写真・図版(2枚目)| 関根勤もデビュー当初は「気持ち悪がられていた」 道が開けた萩本欽一からの“金言” 芸歴50年超

100万円があったら5万円だけ見せる

――仕事で、大切にしていることは?

 僕はモノマネもしますが、うまい人はいっぱいいて、同じ人をやったら勝てない。だからかぶらないようにしました。千葉真一さん、輪島功一さん、青木功さん、ジャイアント馬場さん、大滝秀治さん、C・W・ニコルさん、水森亜土さんとか、当時は誰もやっていなかった。

 でもね、こういった方々のモノマネは、実は中学生ぐらいのときからやっていたの。だから、「人とかぶらないために」というよりは、そもそも「他の人とは違った人が好き」なのかもしれない。

 子どもの頃、兄と日活の映画を見に行ったときは、兄が好きなのは、石原裕次郎さんといった王道だったんですけど、僕は宍戸錠さんや田中邦衛さんとか、個性や味のある人が好きだったんです。

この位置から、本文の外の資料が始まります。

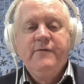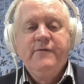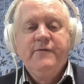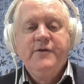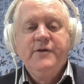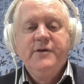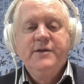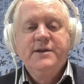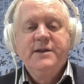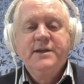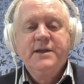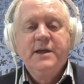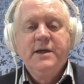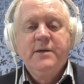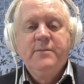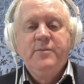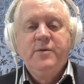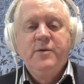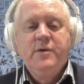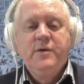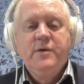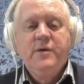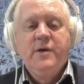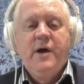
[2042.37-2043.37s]
first
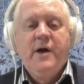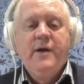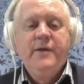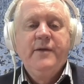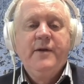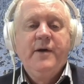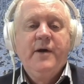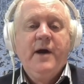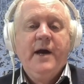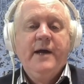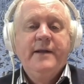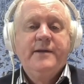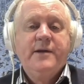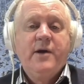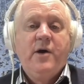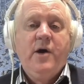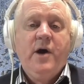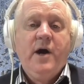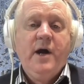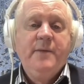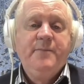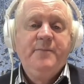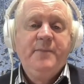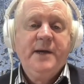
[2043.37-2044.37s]
syllable at the
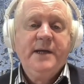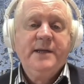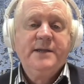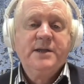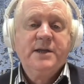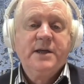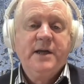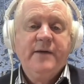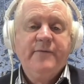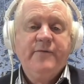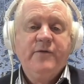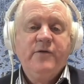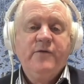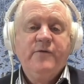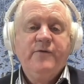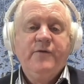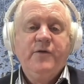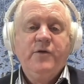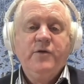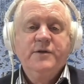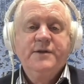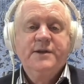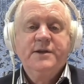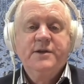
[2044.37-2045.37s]
high pitch level
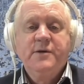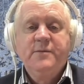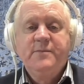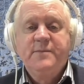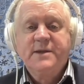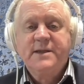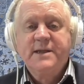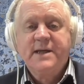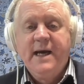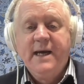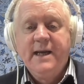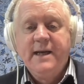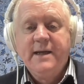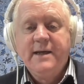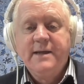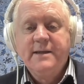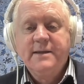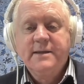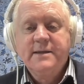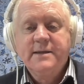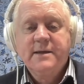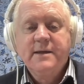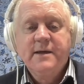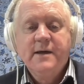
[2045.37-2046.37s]
for
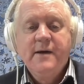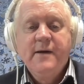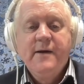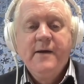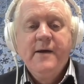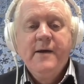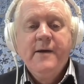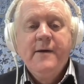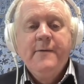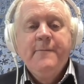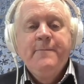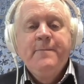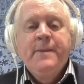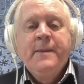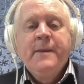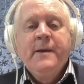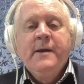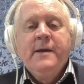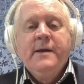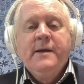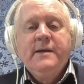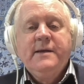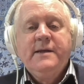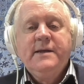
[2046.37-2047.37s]
supersalience,
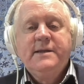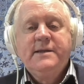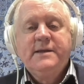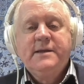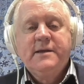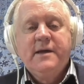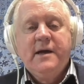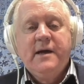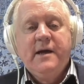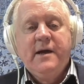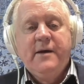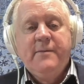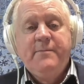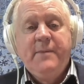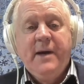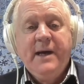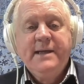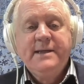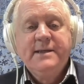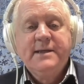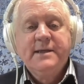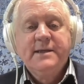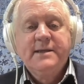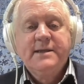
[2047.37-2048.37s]
this
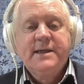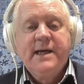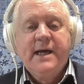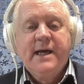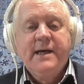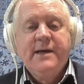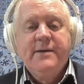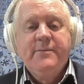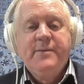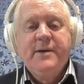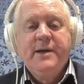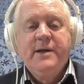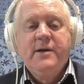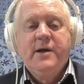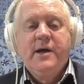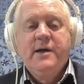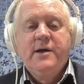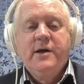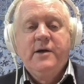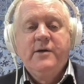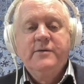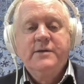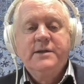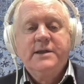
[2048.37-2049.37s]
makes it sound a bit
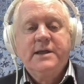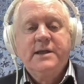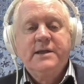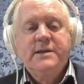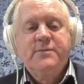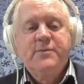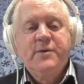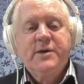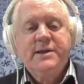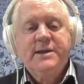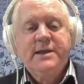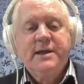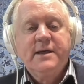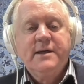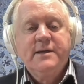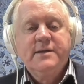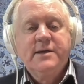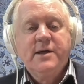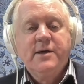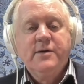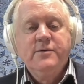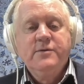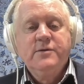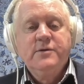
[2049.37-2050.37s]
like I was expressing a
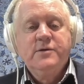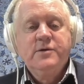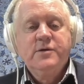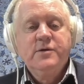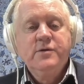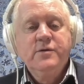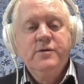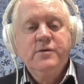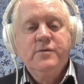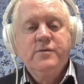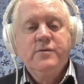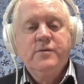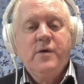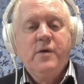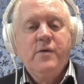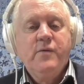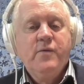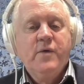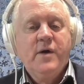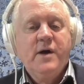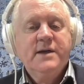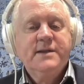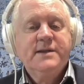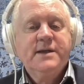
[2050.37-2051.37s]
tone 2, a
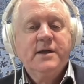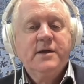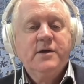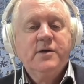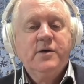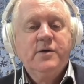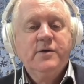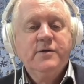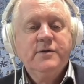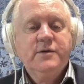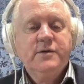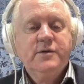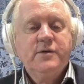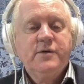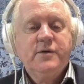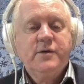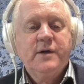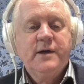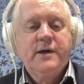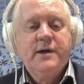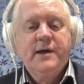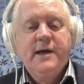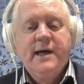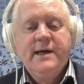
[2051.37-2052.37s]
rising
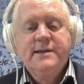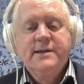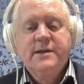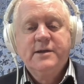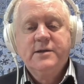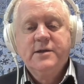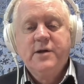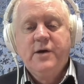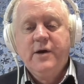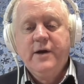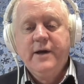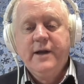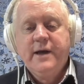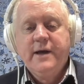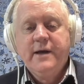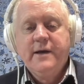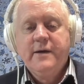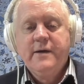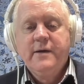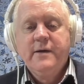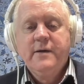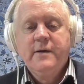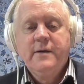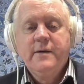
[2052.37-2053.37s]
contour, as a
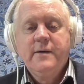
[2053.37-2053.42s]
tonic.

――関根さんのお笑いは、人を傷つけないような配慮のある優しさを感じます。

 それは心がけていますね。特に「笑っていいとも!」の(見た目が有名人にそっくりな家族や友人を自慢する)「身内自慢コンテスト」で進行役をやっていたとき。そのそっくりさんの推薦者の印象を「ひと言コメント」していたんです。一般の人にとってテレビは一生に一回出るか出ないかのもの。傷つけないように、でも笑いを取れるように、工夫してやっていました。ちょっと性格が暗そうな人に、「暗いですね」と言うのは失礼ですから、「詩集を2冊目書き終えました」とかにして少しにおわす(笑)。

――萩本欽一さんは事務所の大先輩で、師匠筋にあたります。どんなことを教わりました?

 僕は、「欽どこ」に出演し始めの頃は、「カマキリ拳法の殺し屋」役のイメージが強かったので、お客さんからのウケが悪かった。とにかく結果を残さなきゃいけないと焦って、オーバーアクトになってしまっていたんですね。そしたら萩本さんに、「お前は100万円を持っていたら、100万円をかざすような芸をしている。100万円があったら5万円だけ見せて、ポケットの中には95万円ありますよ、というふうにやりなさい」と言われました。